Asal muasal gunung Tangkuban perahu dan Sangkuriang adalah cerita rakyat
dari nenek moyang, yang turun temurun hingga sekarang dan menjadi
cerita rakyat yang cukup menarik. Cerita rakyat Sangkuriang dan gunung
Tangkuban perahu berawal dari seorang raja bernama Sungging Perbangkara
yang tengah pergi berburu ke di hutan. Ketika tengah berburu, Raja
Sungging Perbangkara merasa ingin buang air kecil. Sang rajapun pergi
kesemak-semak dan buang air kecil, dimana air seninya tertampung di
selembar daun keladi. Alkisah, saat itu ada seekor babi betina yang
tengah bertapa karena ingin menjadi manusia, ia bernama Wayung. Tanpa
sengaja air seni raja Sungging Perbangkara diminum oleh Wayung yang pada
akhirnya menyebabkan babi betina itu hamil karenanya. Hingga suatu
ketika tiba saatnya Wayung melahirkan. Lahir seorang anak wanita yang
cantik yang kelak bernama Dayang Sumbi atau Rarasati.
Cerita Rakyat Sangkuriang berawal dari Dayang Sumbi yang kian beranjak
dewasa, kecantikan Dayang Sumbi semakin terlihat dan mulai menjadi
rebutan di antara para raja kala itu. Karena Dayang Sumbi selalu menjadi
rebutan, ia menjadi terganggu dan akhirnya memutuskan untuk pergi ke
hutan bersama seekor anjing peliharaannya yang bernama Tumang. Suatu
ketika, diceritakan Dayang Sumbi tengah menjahit dan tanpa sengaja
gulungan benang yang ia gunakan tiba-tiba terjatuh. Dayang Sumbi pun
merasa malas mengambilnya, dan entah kenapa ia berucap bagi siapa yang
dapat mengambilkan gulungan benang, jika ia laki-laki, maka ia akan
dijadikan suaminya. Ternyata si Tumang, anjing peliharaannyalah yang
akhirnya mengambilkan gulungan benang itu yang akhirnya menjadi suami
Dayang Sumbi.
Dayang Sumbi menepati janjinya dan bersuamikan seekor anjing. Kemudian
lahirlah Sangkuriang, anak Dayang Sumbi dan Tumang. Hari berganti hari
Sangkuriang mulai tumbuh jadi anak lelaki yang pemberani. Setiap hari ia
berburu binatang di hutan dan Sangkuriang selalu mengajak Tumang,
anjing yang juga bapaknya itu. Ketika itu, Sangkuriang ingin berburu
babi, dan kebetulan yang diburu adalah babi betina Wayung, yang tak
lain ibunda Dayang Sumbi. Tumang pun menolak untuk mengejar babi itu,
sehingga Sangkuriang menjadi marah. Dalam kemarahannya Sangkuriang
langsung membunuh Tumang, anjing yang juga ayahnya sendiri. Hati si
Tumang ia ambil dan ia serahkan pada ibunya untuk dimasak.

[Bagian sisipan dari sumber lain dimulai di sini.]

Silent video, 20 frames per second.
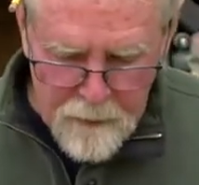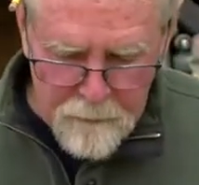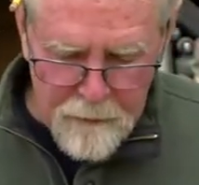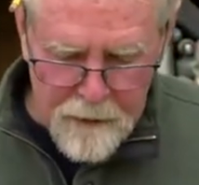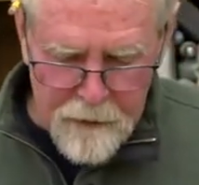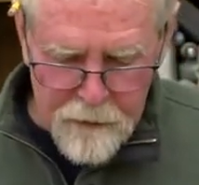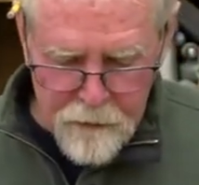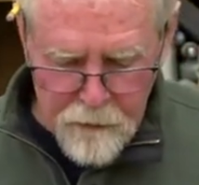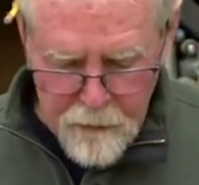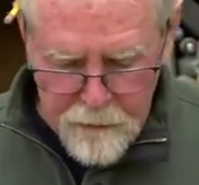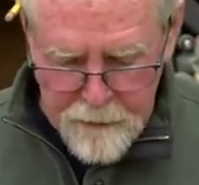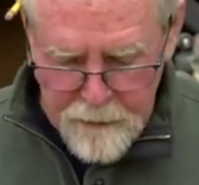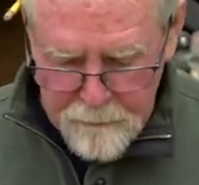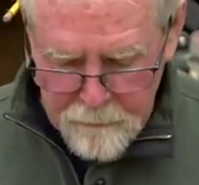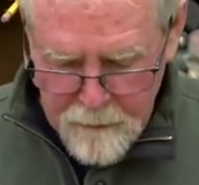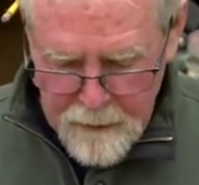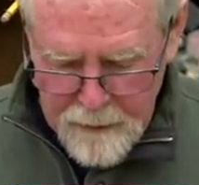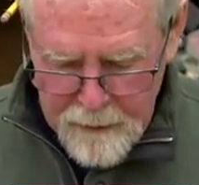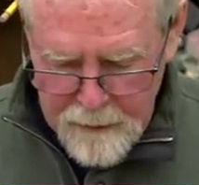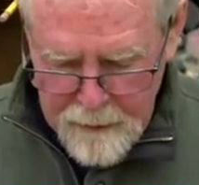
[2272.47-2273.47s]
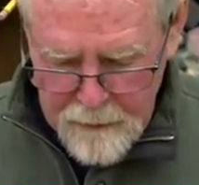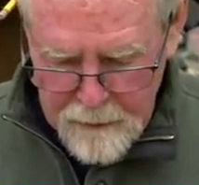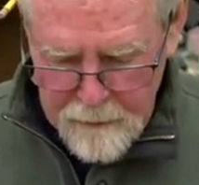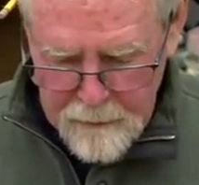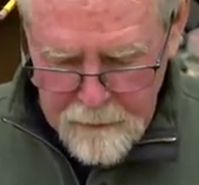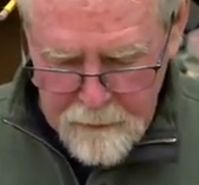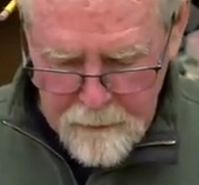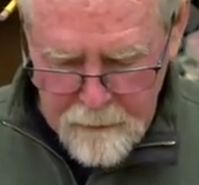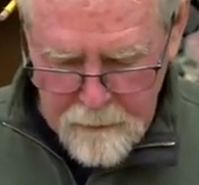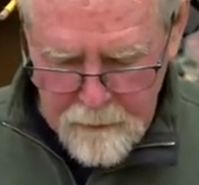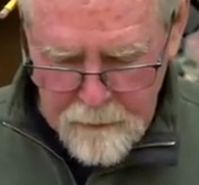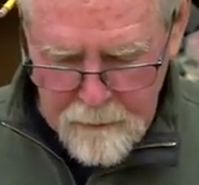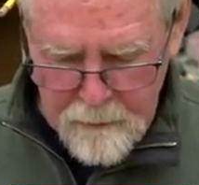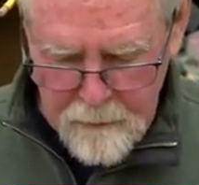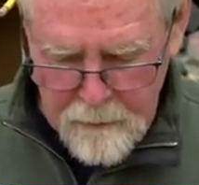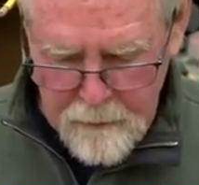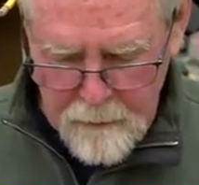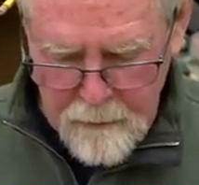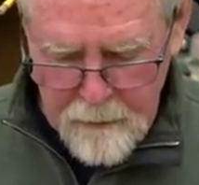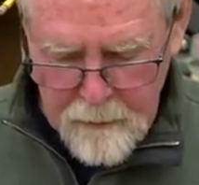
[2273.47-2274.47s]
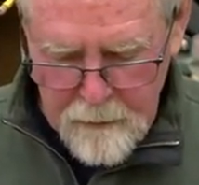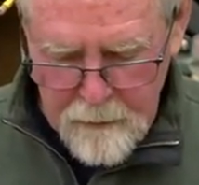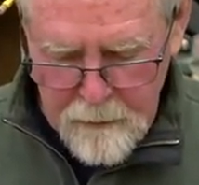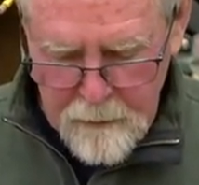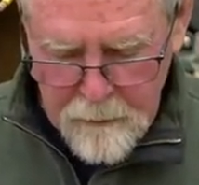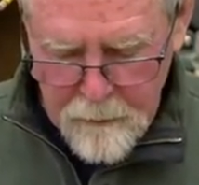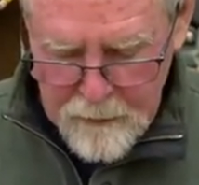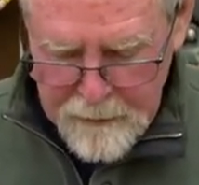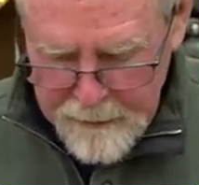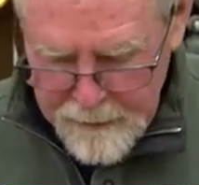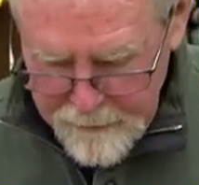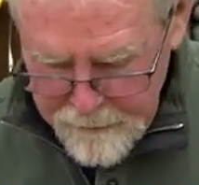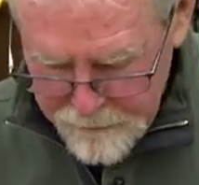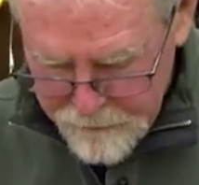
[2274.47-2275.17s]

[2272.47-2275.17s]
make sure that my blade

Dalam hati, Dayang Sumbi merasa aneh karena seharian tidak melihat
Tumang yang tidak kunjung pulang. Ia bertanya kepada Sangkuriang dimana
si Tumang, dan betapa kagetnya Dayang Sumbi ketika mendengar jawaban
Sangkuriang, bahwa ia telah membunuh Tumang. Dayang Sumbi menjadi sangat
marah dan dalam kemarahannya kepala Sangkuriang dipukul menggunakan
centong nasi, hingga meninggalkan bekas luka di kepala Sangkuriang.

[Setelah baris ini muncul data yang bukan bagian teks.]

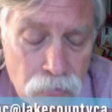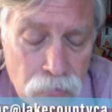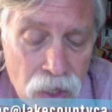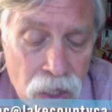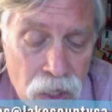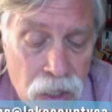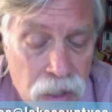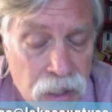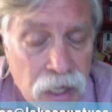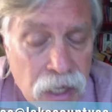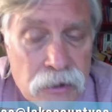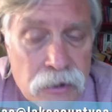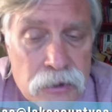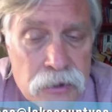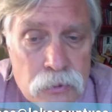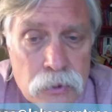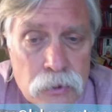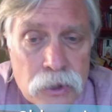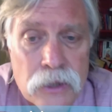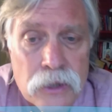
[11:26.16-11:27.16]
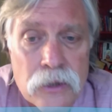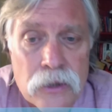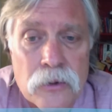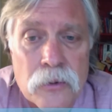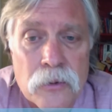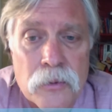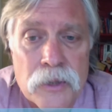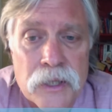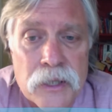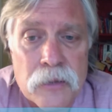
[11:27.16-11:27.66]
And now it's really good
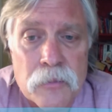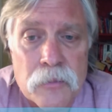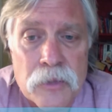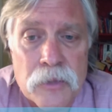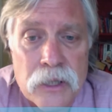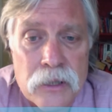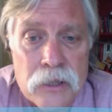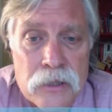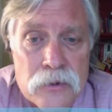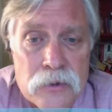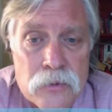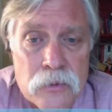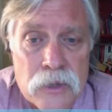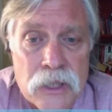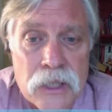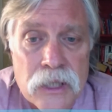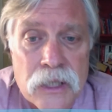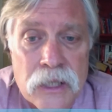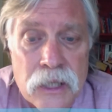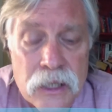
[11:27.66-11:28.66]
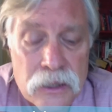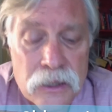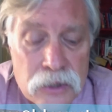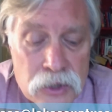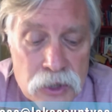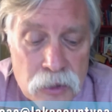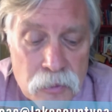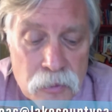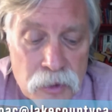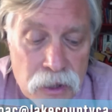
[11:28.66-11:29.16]
that we did, because we didn't get the
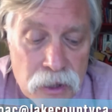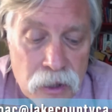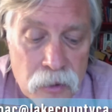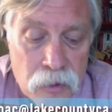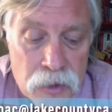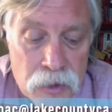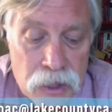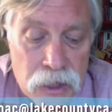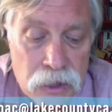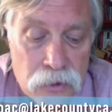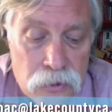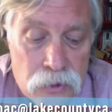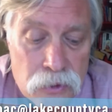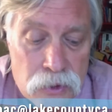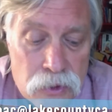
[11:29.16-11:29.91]
shipment to come in either.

Sangkuriang merasa kecewa dengan perlakuan ibunya hingga akhirnya ia
memutuskan untuk pergi meninggalkan rumah. Sangkuriang bersikukuh untuk
pergi jauh dan tidak akan pernah kembali.
Waktu terus berjalan, hingga Sangkuriang kini tumbuh menjadi lelaki yang
gagah dan tampan. Dalam kesendiriannya, Dayang Sumbi sangat
mengharapkan Sangkuriang akan pulang kembali. Iapun mulai bertapa dan
memohon kepada Dewa, ia ingin tetap cantik dan selalu muda hingga nanti.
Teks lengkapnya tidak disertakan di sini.